Na calada da noite, de mansinho, vem vindo – mais tardar – o novo cheiro, o novo toque, a nova vida... vem de mansinho, e, sem muito o que fazer abraça a vida, abraça a noite velha ao abraçar a vida. Este vento e este evento todo leve e doce, tão novo e revigorante, esta vida nova abraçando a noite velha, este suor de esperança escorrendo como lágrimas de choro daquele que clama por novos tempos... esta data toda, este "nós do futuro", estes espumantes brilhosos, estes foguetórios barulhentos (também brilhosos), este vento e este evento todo leve e o bastante, suficiente... esses vestidos brancos dos tempos novos, essas canções felizes, que devemos cantar – também de branco – ao fim do velho e ao início do novo... cantar de mãos dadas ou abraçado – comemorar, em suma, o aniversário do novo.
À medida que a nova vida se aproxima, mesmo que abraçando a noite velha, manda-a embora. A diz que não é suficiente ser tão somente ela: velha e antiquada demais para os novos tempos – ressuscita a bastarda petulância de achar que iremos renovar e melhorar, de que as coisas novas – somente por serem novas – virão a apagar o velho ruim, ou transbordar o novo de tão bom. Esta data comercial barata que nos faz consumir além do necessário porquê – segundo nós mesmos – tão somente ela é capaz de mudar as coisas. Este argumento barato e raso, suplicado à canções felizes de tempos novos e vestidos brancos (também de tempos novos) é o que faz com que nos reunamos com aqueles que realmente importam durante o ano novo – ou durante a noite velha e após o suspiro das 00 horas com a madrugada nova, para com eles – e como eles – suspender mais uma vez nossa pretensão barata ao aniversário do novo.
Este pensamento tão pretencioso, tão fugaz, tão inocente... esta incessante sensação (que cessa dias depois) de achar que o novo virá a ser bom, que as inconveniências virão a ser convenientes, que os problemas virão a ser resolvidos, que a vida, em suma, virá a ser resolvida tão somente pelo novo. Esta corrida à pés descalços, esta pescaria no deserto, esta fogueira sem lenha, este poema sem estrofes, isto tudo é o que nos faz passar o feriado inteiro destilando preparos, para mais uma vez – ao fim da noite –, comemorar o aniversário do novo.

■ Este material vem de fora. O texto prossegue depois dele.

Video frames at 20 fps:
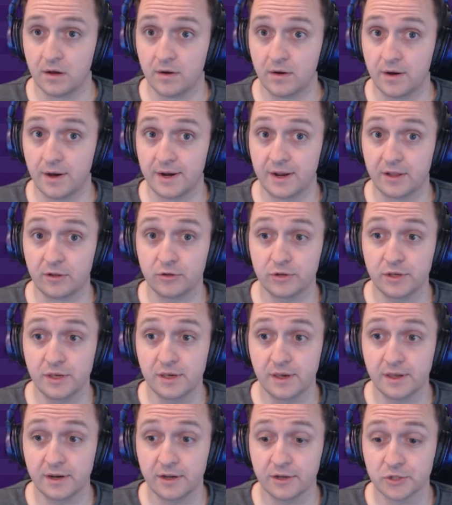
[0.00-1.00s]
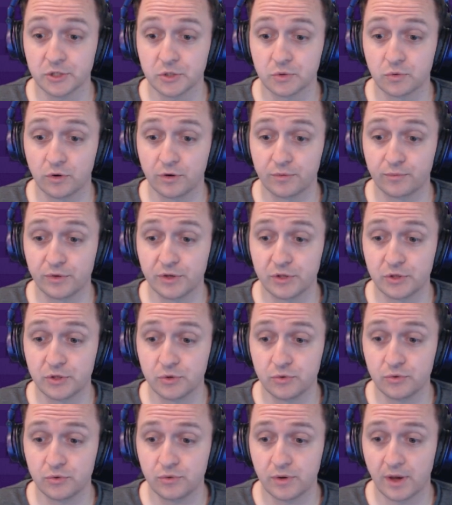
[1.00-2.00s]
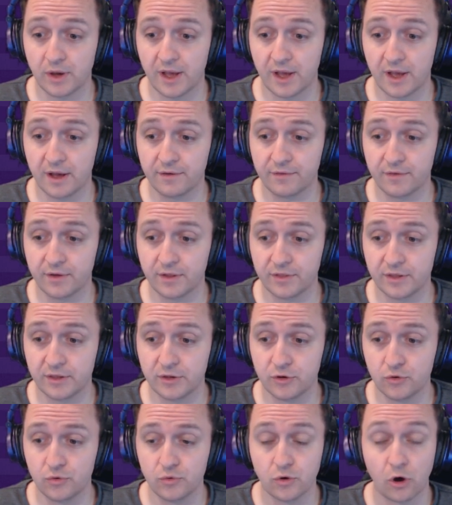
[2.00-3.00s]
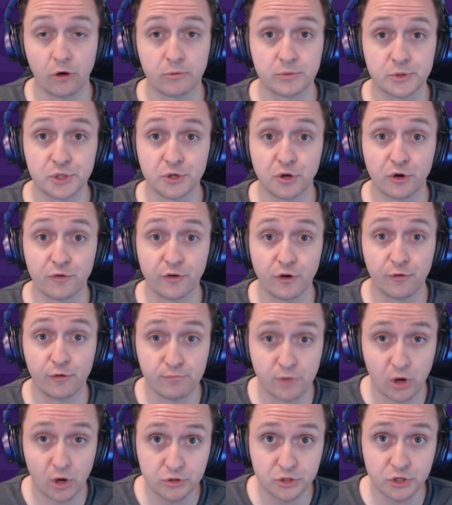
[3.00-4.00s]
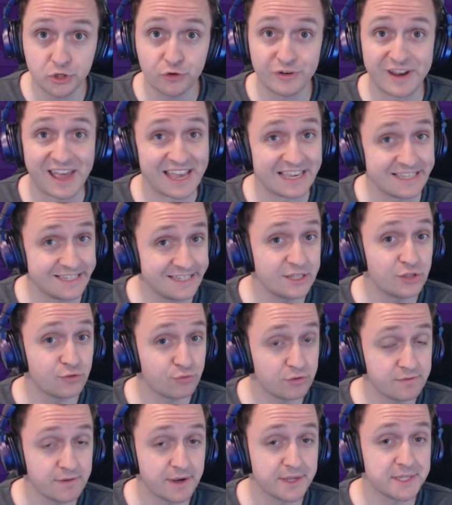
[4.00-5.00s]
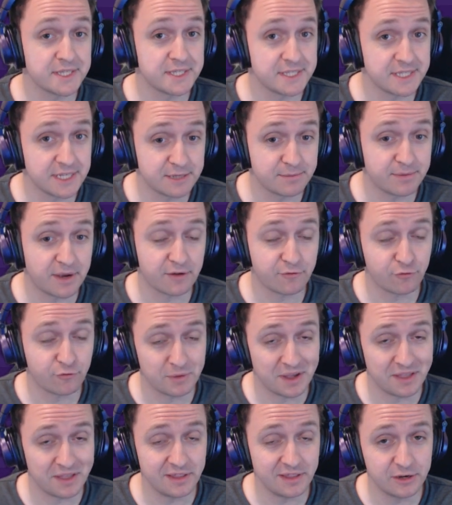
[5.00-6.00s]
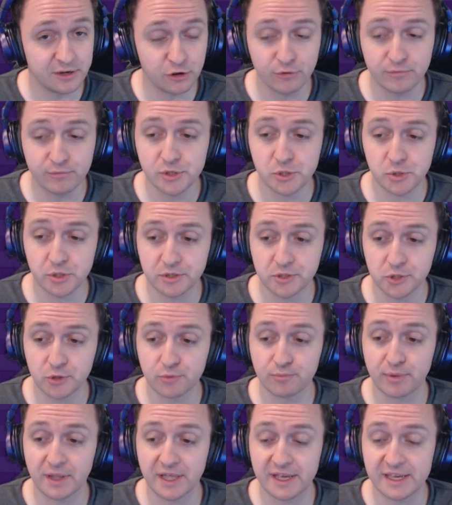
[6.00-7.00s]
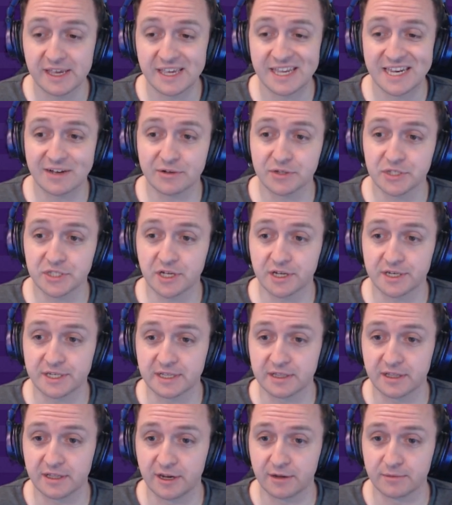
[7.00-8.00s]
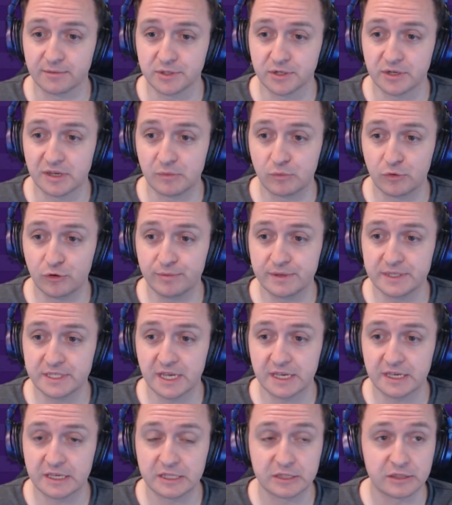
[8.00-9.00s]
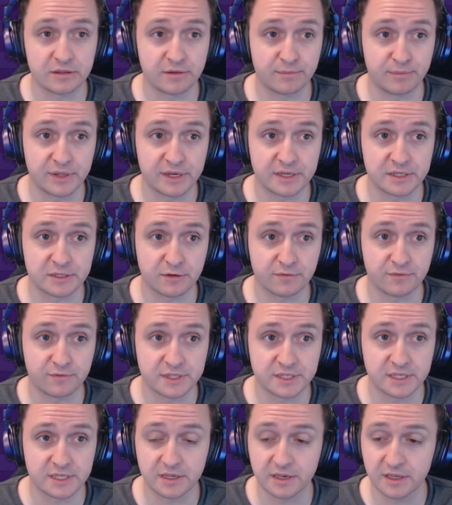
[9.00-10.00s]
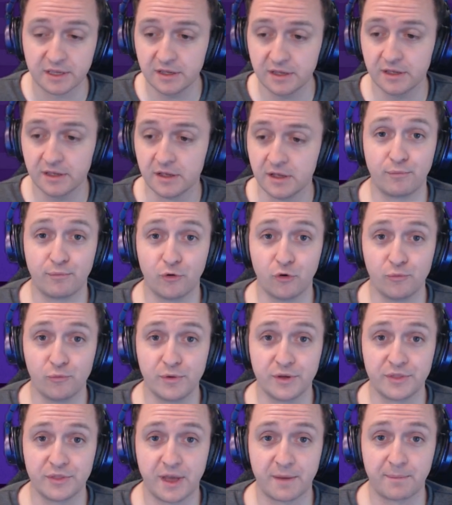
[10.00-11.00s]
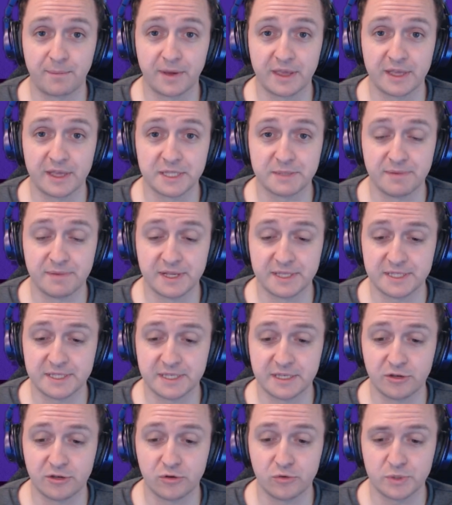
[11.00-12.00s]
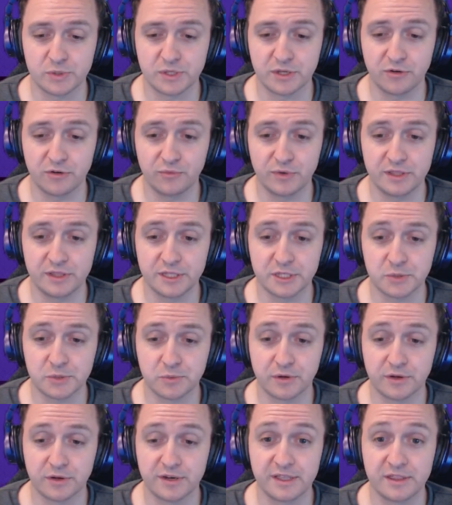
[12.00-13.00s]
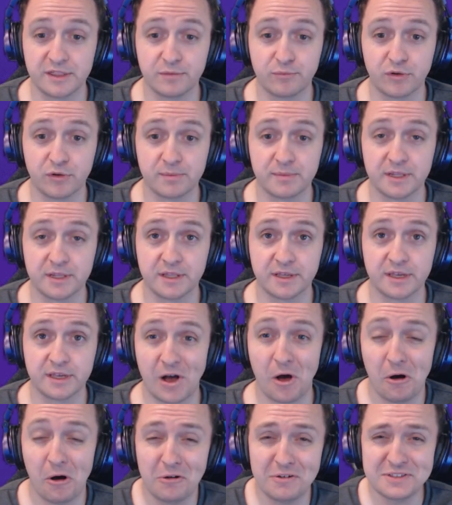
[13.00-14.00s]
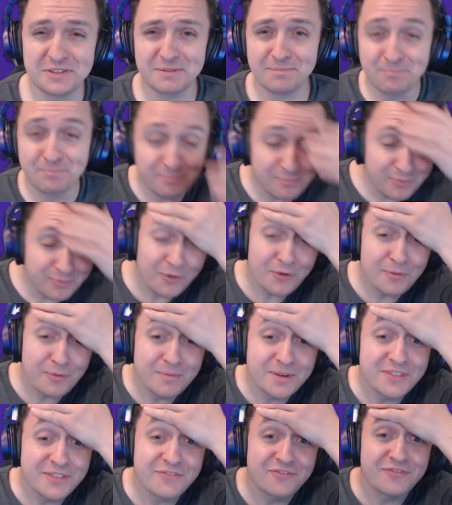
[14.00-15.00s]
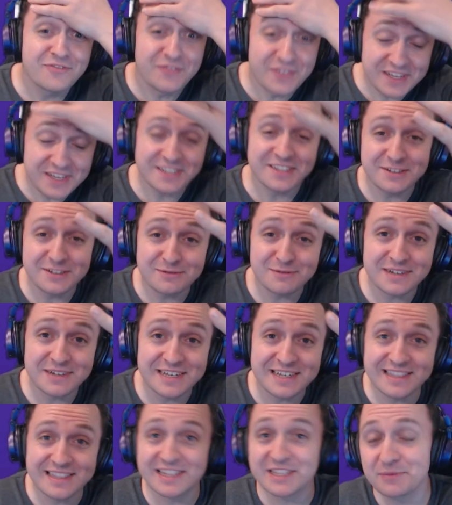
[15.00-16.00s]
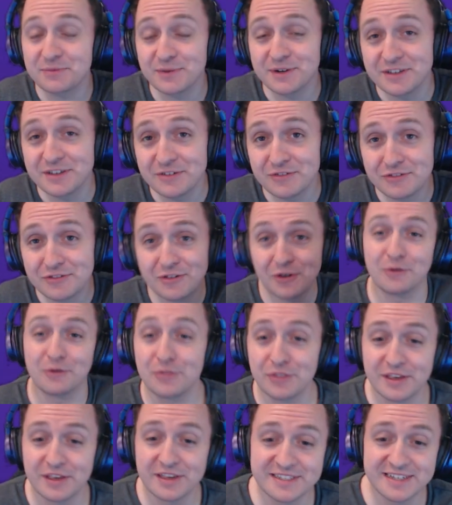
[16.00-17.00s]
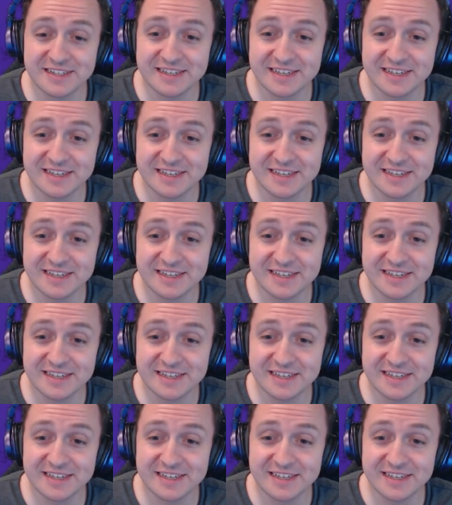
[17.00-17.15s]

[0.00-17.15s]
All right, now looking at our squad, we do have the new option of Hermoso, an 83 rated centre back from Atletico Madrid, to play in our starting lineup. So he will be taking the place of this kid here. Bournemouth up against Man City. Who's going to win this one in the Premier League? Oh, it's a Bournemouth victory. That's when you know things are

E é com esta ilusão precoce e com esta pretensão barata que lhes pergunto: o que seria do leitor, caro leitor – e do autor, não obstante – se não fosse a vida nova? Do que viveríamos se não houvesse a permissão barata de – ao menos no ano novo – acreditar no novo? Quem seríamos nós se não nos fosse permitido – por nós mesmos – acreditar no futuro? É com esta esperança tão inocente e com esta vida nova me abraçando que me permito o recomeço, caro leitor - e desejo-lhes já de antemão, para que a prolixidade daquele que vos escreve não o deixe esquecer: feliz ano novo! Feliz aniversário do novo!
Garanto-lhes que amanhã tudo volta ao velho, entretanto. Rechaço, porém, que amanhã não é hoje, caro leitor, e, me permitindo acampar nas montanhas do recomeço e da vida nova o faço – sem pestanejar nem nada. O faço sem medo algum da ilusão que este vento e este evento todo leve e doce do novo venha a descambar, sem qualquer medida preventiva aos danos dos vestidos brancos e espumantes brilhosos – vocês já perceberam o quão brilhosos eles são? O faço sem pretensão qualquer que não for a real pretensão de viver o hoje, e hoje, para a sorte do leitor – e do autor – é dia do aniversário do novo!
Meus caros, desejo-lhes um feliz aniversário do novo, e – para a nossa precaução barata – fiquem tranquilos, porquê se este novo não for novo o suficiente, Deus é maravilhoso, e – como fez muitos dias de chuva – fará ainda de nós, bastante capazes de, daqui um ano, comemorar novamente o aniversário do novo.
Leitores, novamente: feliz aniversário do novo!